Container gardening becomes a challenging task in the winter and during cold weather because soil in a pot could potentially freeze. This is why you have to follow several important rules when trying to create a container garden in a cold climate.
Choose the Right Containers
There are so many possibilities for plant containers, how do you choose the ones that will withstand the effects of the cold weather?
Every container that you pick should have drainage holes that allow the moisture to leave the soil. Adding some rocks, sand or gravel at the bottom of the container before adding the soil will improve the drainage even further.
Choose a material that will remain intact despite low temperatures. Ceramic pots, for example, will possibly crack. Thin plastic is a bad idea, as well. The best materials for cold climate plant containers include metal, stone, concrete, fiberglass and thick plastic.
Choose the Right Plants
Some plants are very sensitive and incapable of surviving in cold climates. Whether you want to plant flowers or vegetables, the selection of the right plant species will be determining for the outcome of your efforts.
Regional plants are the best ones because they are accustomed to the climate. Refrain from trying exotic species because they will need a lot of heat and sunlight.
Hardy plants that will thrive in cold climates include ivy, coral bells, sedum, smokebush, winter pansies, heather, aster, chrysanthemum, dwarf hemlock, flowering kale, sedge, licorice plant, hens-and-chicks, fountaingrass and strawflowers.
These plants are tough and capable of surviving during the autumn and the winter. Make sure you follow the plant care instructions for optimal results.
Taking Care of Your Plants in Cold Climates
The manner in which you fertilize, water and protect your plants from the cold will determine their growth.
Start fertilizing a few weeks before the first frost date is expected in your region. All of the new growth should take place while the weather is still relatively mild. The cold and the frost will otherwise kill the delicate new leaves and stems.
There are several things you can do to winter proof your containers and to prevent them from freezing. Wrapping the pots in an old blanket is one of the easiest ways to keep the plant roots inside warm. Refrain from placing your pots on a concrete surface. When the weather is cold, concrete will drain away the warmth from the pots.

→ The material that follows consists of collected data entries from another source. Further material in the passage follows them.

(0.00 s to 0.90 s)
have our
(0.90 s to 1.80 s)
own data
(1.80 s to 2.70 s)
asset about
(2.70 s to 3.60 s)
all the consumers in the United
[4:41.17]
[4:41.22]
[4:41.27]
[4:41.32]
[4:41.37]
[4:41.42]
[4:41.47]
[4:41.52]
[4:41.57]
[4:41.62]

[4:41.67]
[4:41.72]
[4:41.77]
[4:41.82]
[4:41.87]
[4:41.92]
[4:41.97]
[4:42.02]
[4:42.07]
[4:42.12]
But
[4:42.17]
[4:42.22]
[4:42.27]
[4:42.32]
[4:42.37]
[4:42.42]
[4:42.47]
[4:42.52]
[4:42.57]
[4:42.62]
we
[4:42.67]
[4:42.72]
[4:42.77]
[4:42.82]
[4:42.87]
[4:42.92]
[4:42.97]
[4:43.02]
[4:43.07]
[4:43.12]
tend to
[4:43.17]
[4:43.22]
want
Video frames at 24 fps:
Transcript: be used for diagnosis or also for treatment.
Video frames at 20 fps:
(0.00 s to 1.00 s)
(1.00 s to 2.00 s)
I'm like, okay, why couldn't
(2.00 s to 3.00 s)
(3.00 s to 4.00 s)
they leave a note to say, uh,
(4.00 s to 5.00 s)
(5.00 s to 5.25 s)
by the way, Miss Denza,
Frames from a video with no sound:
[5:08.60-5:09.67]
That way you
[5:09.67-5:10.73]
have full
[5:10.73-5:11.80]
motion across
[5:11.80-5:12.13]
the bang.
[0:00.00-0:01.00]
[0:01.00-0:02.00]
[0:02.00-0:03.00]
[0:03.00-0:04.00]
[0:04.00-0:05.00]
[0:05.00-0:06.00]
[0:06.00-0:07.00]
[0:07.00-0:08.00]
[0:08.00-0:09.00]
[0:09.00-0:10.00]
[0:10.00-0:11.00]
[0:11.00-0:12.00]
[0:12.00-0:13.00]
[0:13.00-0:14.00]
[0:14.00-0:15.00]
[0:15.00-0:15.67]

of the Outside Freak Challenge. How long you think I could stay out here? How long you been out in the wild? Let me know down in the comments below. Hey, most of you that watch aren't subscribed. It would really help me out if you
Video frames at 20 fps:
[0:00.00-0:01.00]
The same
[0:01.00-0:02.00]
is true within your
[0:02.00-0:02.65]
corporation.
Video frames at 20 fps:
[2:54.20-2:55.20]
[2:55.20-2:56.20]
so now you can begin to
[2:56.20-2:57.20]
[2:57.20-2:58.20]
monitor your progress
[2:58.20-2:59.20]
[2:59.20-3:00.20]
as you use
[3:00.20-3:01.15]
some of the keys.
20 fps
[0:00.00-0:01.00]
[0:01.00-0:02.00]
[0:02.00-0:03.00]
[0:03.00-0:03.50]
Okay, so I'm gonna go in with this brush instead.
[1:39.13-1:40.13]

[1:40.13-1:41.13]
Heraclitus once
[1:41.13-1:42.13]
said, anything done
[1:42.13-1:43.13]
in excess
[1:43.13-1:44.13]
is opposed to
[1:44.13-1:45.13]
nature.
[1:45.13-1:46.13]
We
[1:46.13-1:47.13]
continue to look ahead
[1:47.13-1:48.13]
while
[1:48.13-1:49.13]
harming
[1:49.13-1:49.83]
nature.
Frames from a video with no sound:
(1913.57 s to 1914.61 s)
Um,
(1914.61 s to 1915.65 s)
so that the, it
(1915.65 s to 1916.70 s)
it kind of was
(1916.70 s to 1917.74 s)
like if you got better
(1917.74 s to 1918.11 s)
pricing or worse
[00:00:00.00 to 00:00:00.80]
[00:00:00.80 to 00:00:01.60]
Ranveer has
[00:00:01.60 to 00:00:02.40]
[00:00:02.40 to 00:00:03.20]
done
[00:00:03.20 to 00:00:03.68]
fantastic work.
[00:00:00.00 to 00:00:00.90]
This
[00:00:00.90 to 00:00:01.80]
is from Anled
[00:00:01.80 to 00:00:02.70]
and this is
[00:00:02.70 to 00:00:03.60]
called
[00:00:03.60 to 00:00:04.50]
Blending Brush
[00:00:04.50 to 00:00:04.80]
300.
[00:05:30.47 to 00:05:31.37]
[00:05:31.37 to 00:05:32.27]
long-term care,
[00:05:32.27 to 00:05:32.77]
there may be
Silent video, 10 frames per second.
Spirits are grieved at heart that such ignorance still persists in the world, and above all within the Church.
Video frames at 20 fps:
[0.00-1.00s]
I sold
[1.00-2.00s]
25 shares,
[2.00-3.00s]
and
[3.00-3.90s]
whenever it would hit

A plant lamp will provide your garden with the light needed for plant growth during the cold, cloudy months. The plant lamp or grow light stimulates essential processes by emitting a spectrum of light that is suitable for plant photosynthesis.
Finally, consider moving the pots indoor during excessively cold days. When the temperatures are too low, your attempts to keep the pots warm may be inefficient.
Gardening in a cold climate requires more preparatory steps and care than growing plants in containers during warm months. Still, you will achieve success by following a few basic steps. Good drainage and making sure that the containers are warm enough will ensure the wellbeing of your plants. The selection of hardy species will enhance your gardening efforts even further.